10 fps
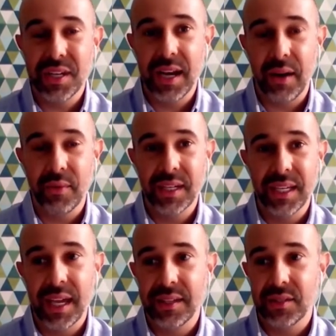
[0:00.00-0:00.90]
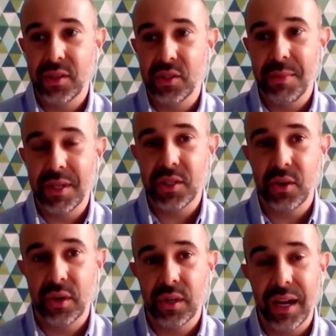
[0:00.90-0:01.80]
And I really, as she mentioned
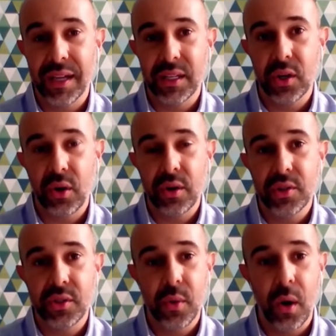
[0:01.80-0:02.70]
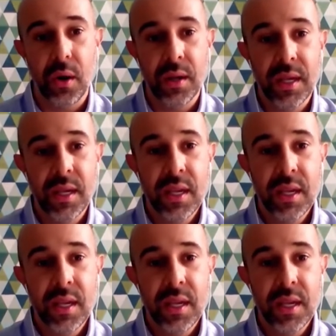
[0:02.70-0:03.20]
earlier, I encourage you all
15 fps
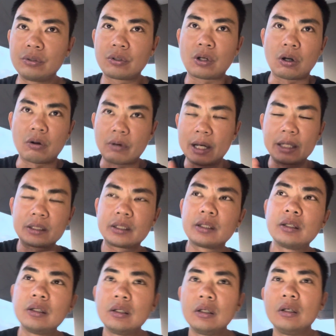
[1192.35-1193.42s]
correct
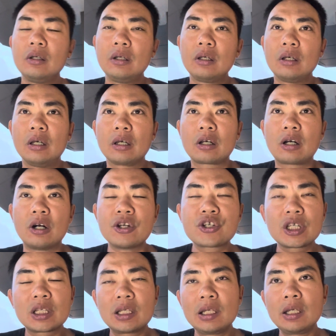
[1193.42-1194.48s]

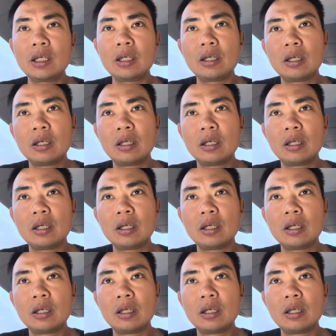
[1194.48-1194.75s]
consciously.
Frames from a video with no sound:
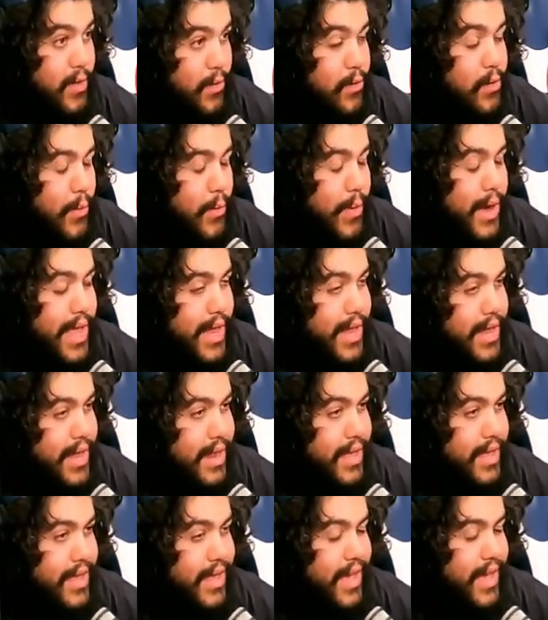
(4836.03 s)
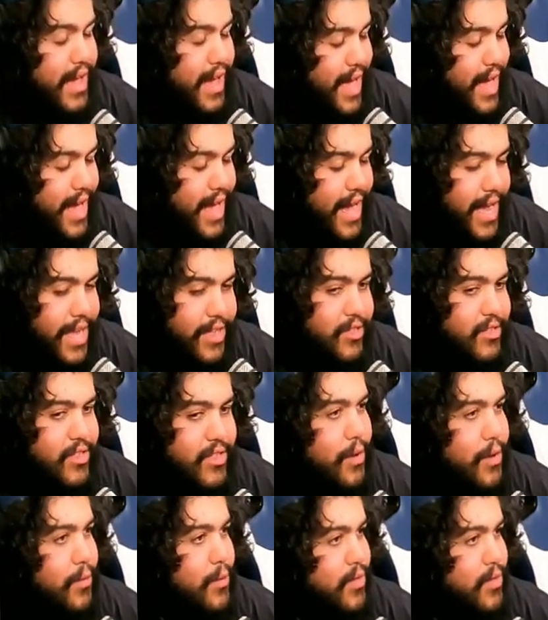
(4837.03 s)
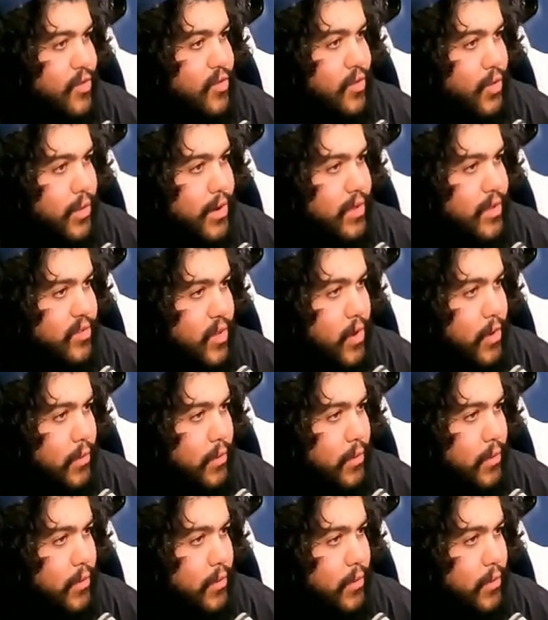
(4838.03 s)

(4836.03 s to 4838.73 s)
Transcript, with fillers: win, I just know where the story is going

*About this exercise*: In the listing, how many lines have the word "with"? Write only that number.

*Response to this exercise*: 2